▸ **WHAT NEEDS TO BE DONE**:
From the first line to the last, reproduce the records below exactly, omitting any picture.

▸ **DATA LISTING**:
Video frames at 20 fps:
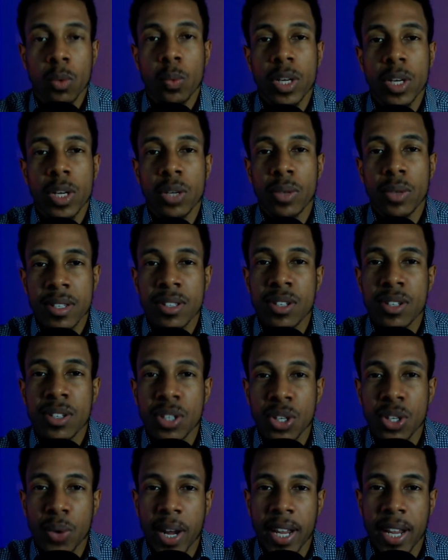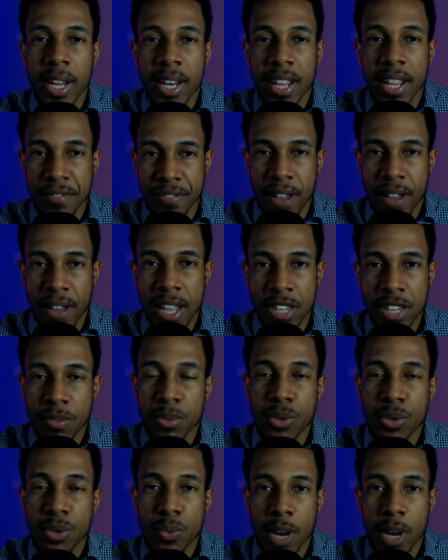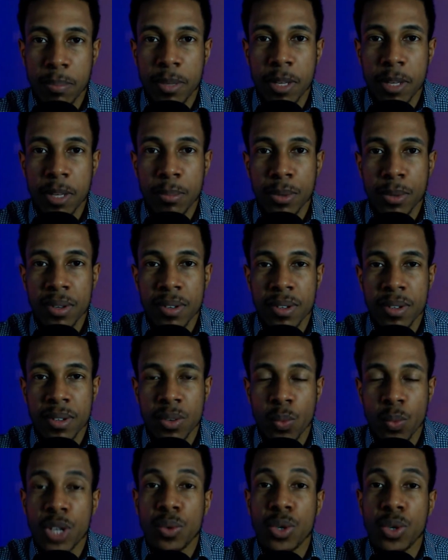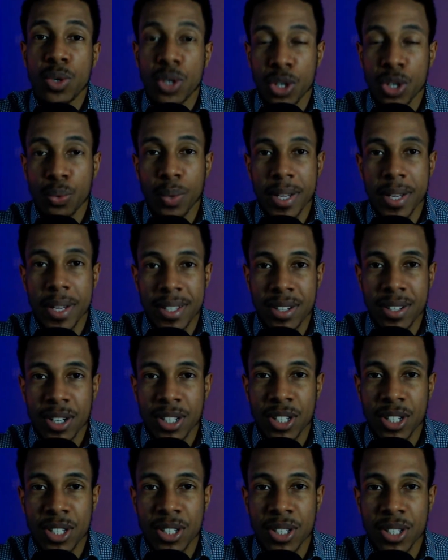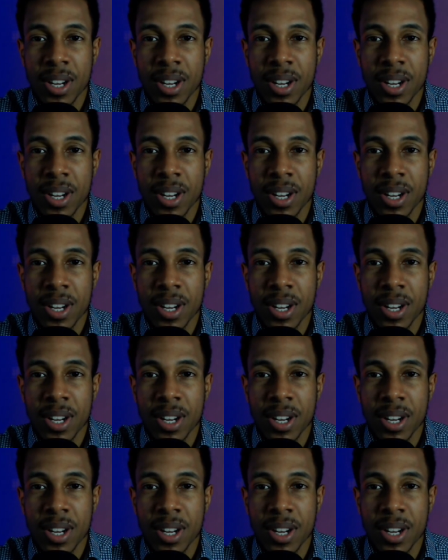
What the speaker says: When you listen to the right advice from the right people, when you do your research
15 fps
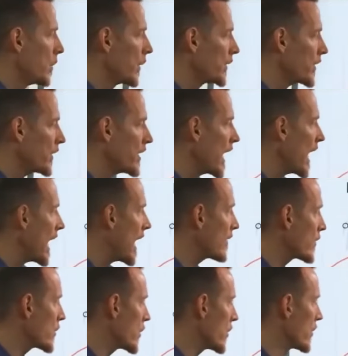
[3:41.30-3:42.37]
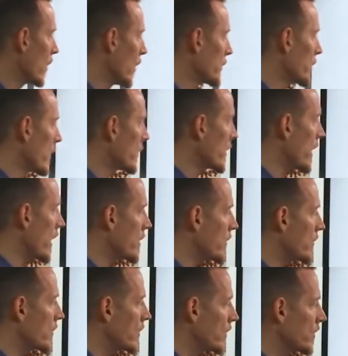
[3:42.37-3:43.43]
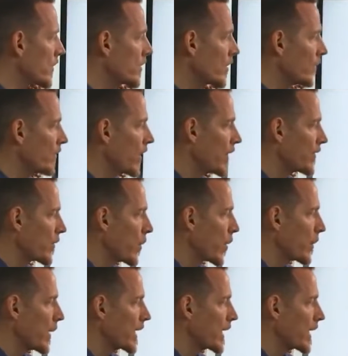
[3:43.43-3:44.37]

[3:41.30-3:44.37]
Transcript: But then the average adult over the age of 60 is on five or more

▸ **YOUR RESPONSE**:
Video frames at 20 fps:
What the speaker says: When you listen to the right advice from the right people, when you do your research
15 fps
[3:41.30-3:42.37]
[3:42.37-3:43.43]
[3:43.43-3:44.37]

[3:41.30-3:44.37]
Transcript: But then the average adult over the age of 60 is on five or more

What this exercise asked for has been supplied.